From the line containing "[18:14.32-18:15.32]" through the last line of the entries below, print each line exactly. Pictures stay out.

------------------------

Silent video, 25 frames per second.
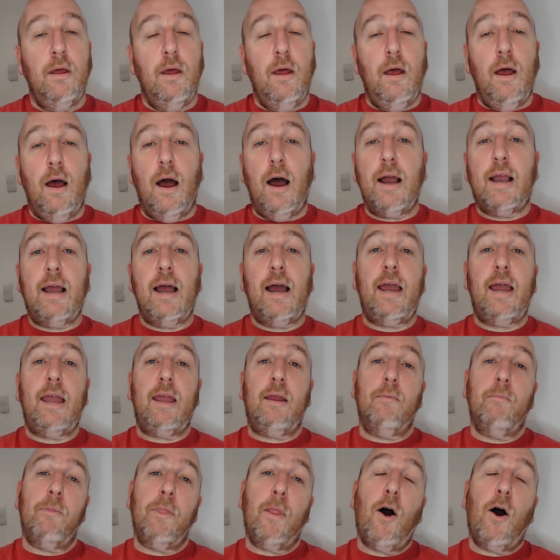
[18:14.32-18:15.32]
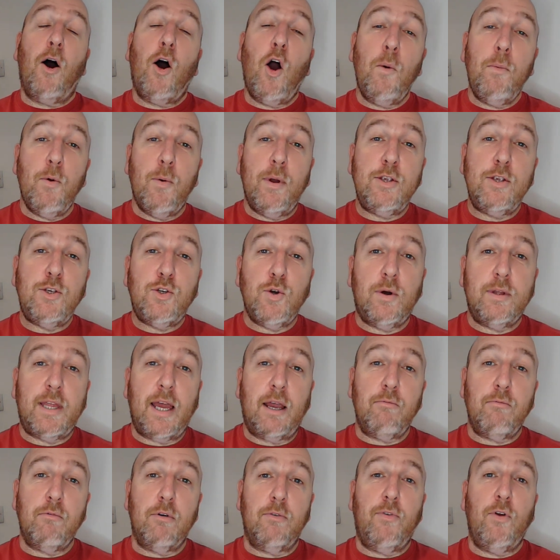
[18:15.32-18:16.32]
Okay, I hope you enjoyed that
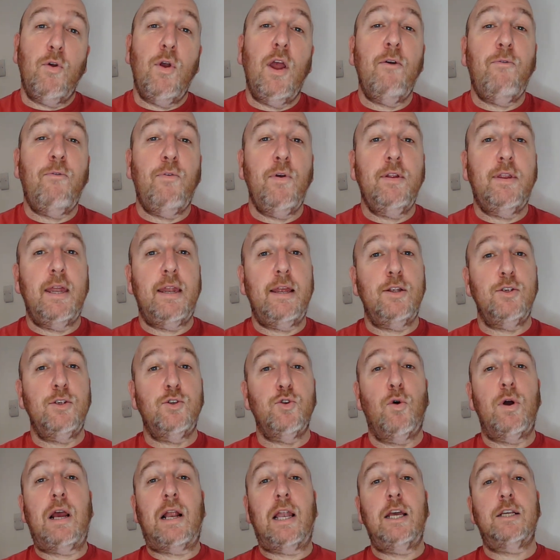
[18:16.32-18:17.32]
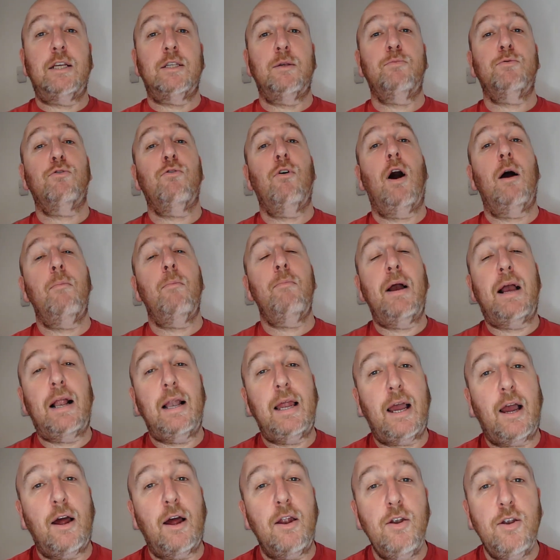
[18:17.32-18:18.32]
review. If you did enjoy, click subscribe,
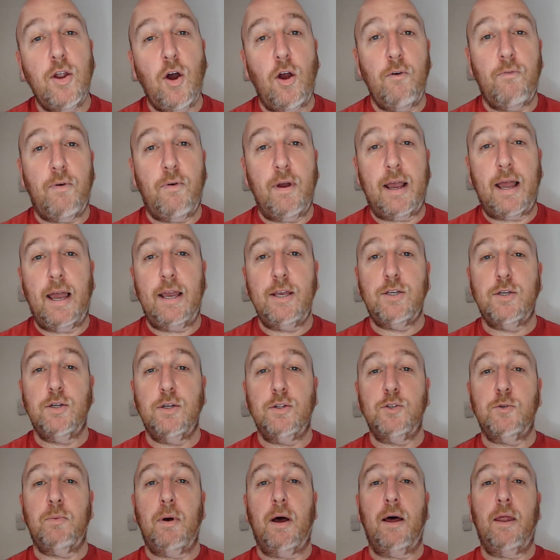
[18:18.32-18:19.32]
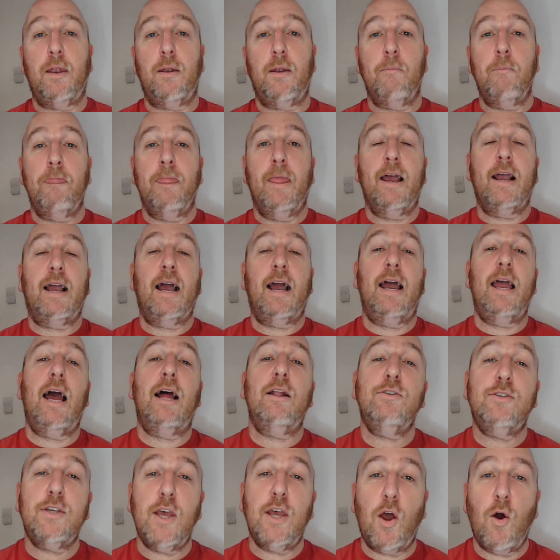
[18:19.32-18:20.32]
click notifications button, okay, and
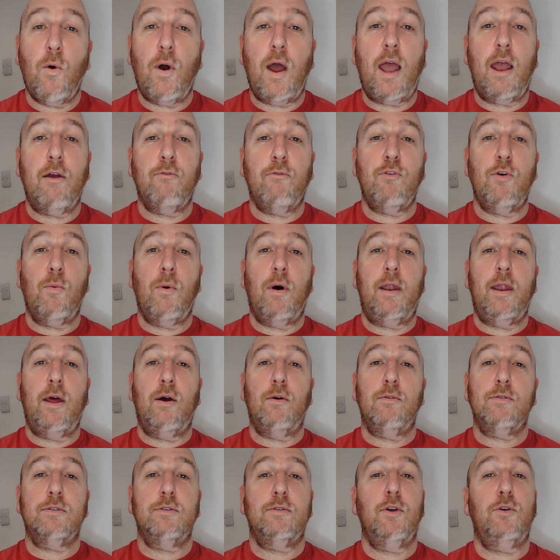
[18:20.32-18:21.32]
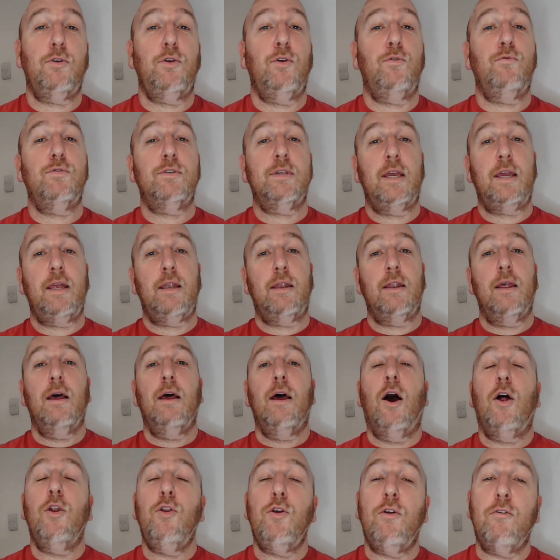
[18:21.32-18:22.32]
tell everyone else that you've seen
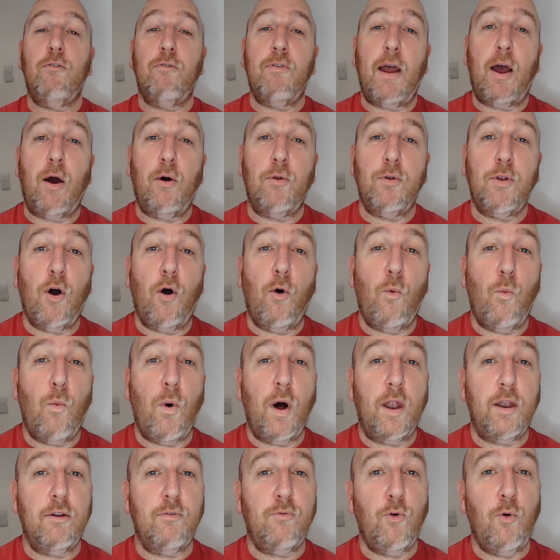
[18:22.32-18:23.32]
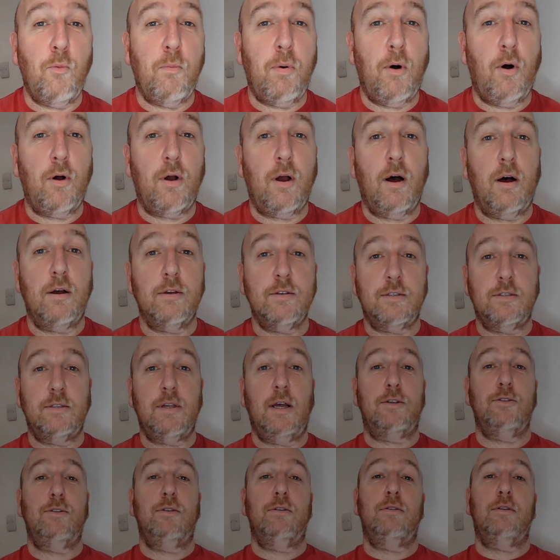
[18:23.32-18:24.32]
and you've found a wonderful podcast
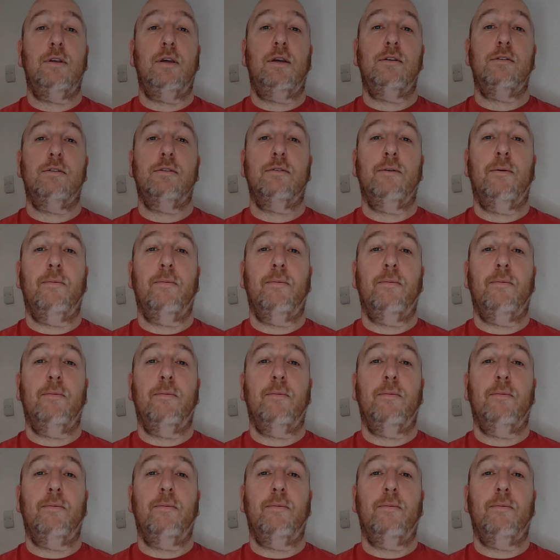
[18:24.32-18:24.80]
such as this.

------------------------

*Result of the exercise*.
[18:14.32-18:15.32]
[18:15.32-18:16.32]
Okay, I hope you enjoyed that
[18:16.32-18:17.32]
[18:17.32-18:18.32]
review. If you did enjoy, click subscribe,
[18:18.32-18:19.32]
[18:19.32-18:20.32]
click notifications button, okay, and
[18:20.32-18:21.32]
[18:21.32-18:22.32]
tell everyone else that you've seen
[18:22.32-18:23.32]
[18:23.32-18:24.32]
and you've found a wonderful podcast
[18:24.32-18:24.80]
such as this.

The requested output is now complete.